Le retrait israélien du Sud, oui, est notre affaire à tous. De ceux qui veulent nettoyer la terre de l’occupation et qui, dans le même temps, refusent de permettre à Israël de réitérer ses jeux depuis 1982.
Combien la mémoire est importante! La mémoire de laquelle Gratry a dit: “C’est la faculté d’oublier comme de se souvenir”. Et l’oubli est parfois meilleur que le souvenir.
Israël veut se retirer en application des résolutions des Nations-Unies, comme il le prétend. Qu’il se retire et nous empruntons, ici, une expression du président Emile Lahoud. Il nous restera a éviter les séquelles négatives de ce retrait. Là, la responsabilité est mise à l’épreuve, ainsi que les Libanais, les Arabes et la communauté internationale. Ils sont tenus d’être responsables à travers la vision des résolutions de l’ONU et de la loi et la vision équitable d’une paix des braves, non de parler de la dernière chance.
Il est vrai que le président américain est revenu de Genève et, précédemment, de New Delhi et d’Islamabad, sans réaliser un seul positivisme. Ni au Proche-Orient, ni au Cachemire, pas une lueur d’espoir en une démocratie que lui aurait promise le général Moucharraf, gouverneur d’Islamabad. A Genève, pour reprendre les termes du journal “Le Monde”, il s’est procuré un paquet de cigares cubains “Cohiba”, rare et interdit aux Etats-Unis.
Il est, également, vrai que le manque d’accord autour d’une vision unique au sommet de Genève a engendré une perplexité et, peut-être, davantage que cela quant à la fixation de la date des négociations.
Les paroles syriennes sur le sommet ont été différentes des paroles américaines, spécialement, au plan de l’espoir quant au résultat qu’on en attendait. L’espoir des Syriens dans le sommet a entraîné, en contrepartie, une réserve américaine. Mais il est toujours exact que la dernière chance reste dans la bouche de ceux qui désirent faire pression sur les nerfs.
Car la dernière chance, si elle venait à prendre fin, signifierait que la guerre est héritière de l’échec de la paix. Il importe ici de se remémorer des propos sur des frappes militaires, auxquelles on fait allusion, naturellement, à Damas. Ces frappes militaires dont beaucoup se gargarisent, où peuvent-elles mener? Elles conduiraient - et que les propos soient, cette fois, blessants - à l’effondrement de la paix, comme si un séisme l’aurait ensevelie jusqu’à un temps imprévisible.
Nous ne disons pas cela avec un enthousiasme que les Arabes devraient oublier, ne serait-ce que pour un temps.
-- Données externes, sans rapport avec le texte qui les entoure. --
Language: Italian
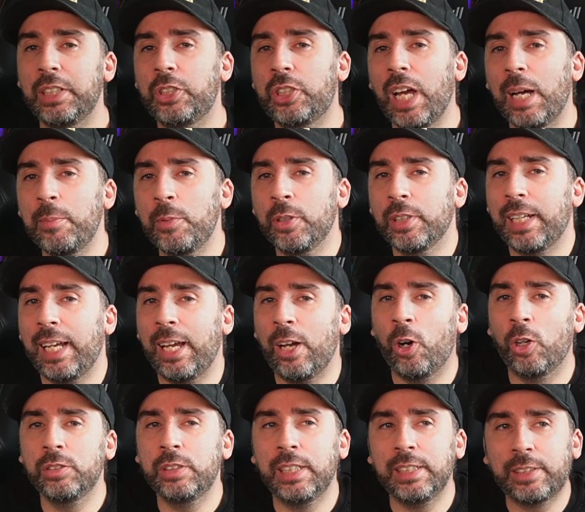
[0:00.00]
diciamo che
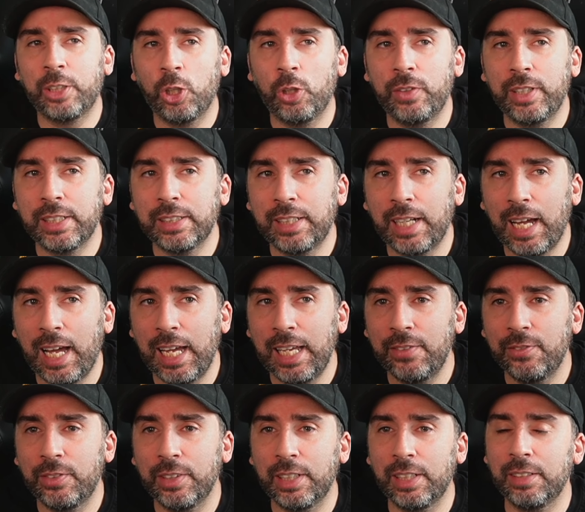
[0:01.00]
ogni 3
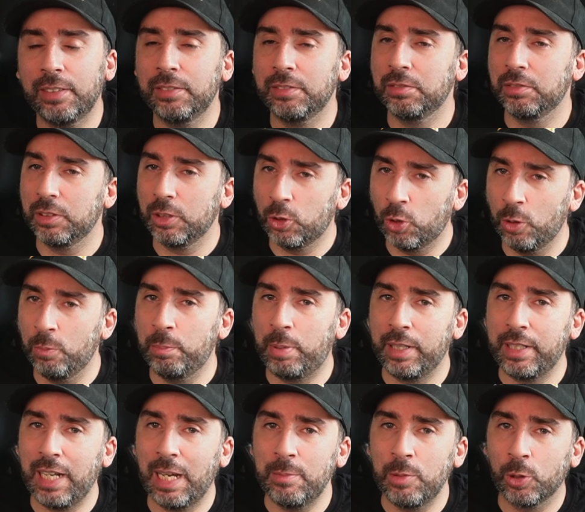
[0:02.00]
overdrive
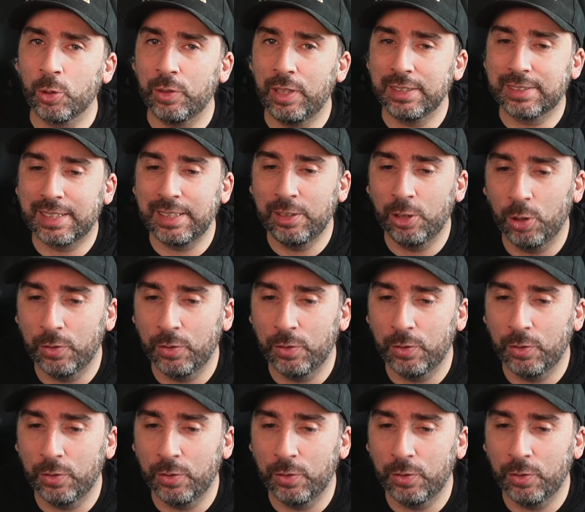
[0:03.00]
compariamo con una skin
Mais avec une rationalité complète, lucide et sage. Quel Arabe pourrait parler de paix, si la Syrie était frappée? Israël lui-même sait qu’il n’en est pas capable, surtout que la Syrie ne signera pas une paix en y étant contrainte. Israël sait qu’il ne peut l’obtenir... par la logique diplomatique qui définit la logique de la guerre.
Pas de dernière chance dans le processus de paix, comme il n’y a pas de “mère des élections” au Liban. La concomitance existe entre ces deux données, parce que le conseil de la paix, la Chambre des députés qui doit être pour le Liban dans la phase pacifique est, indubitablement, différente de celle devant être engendrée par cette étape, l’étape des obsessions s’emparant de l’esprit de ceux qui aspirent à l’Etat de la loi au Liban et à éloigner l’implantation d’une patrie censée être une patrie véritable à ses fils, non une colonie pour n’importe qui d’autres qu’eux.
A ce moment, on peut parler de la “mère des batailles”, après que nous aurons franchi les paroles de la dernière chance, lorsque le train de la paix aura atteint son ultime station.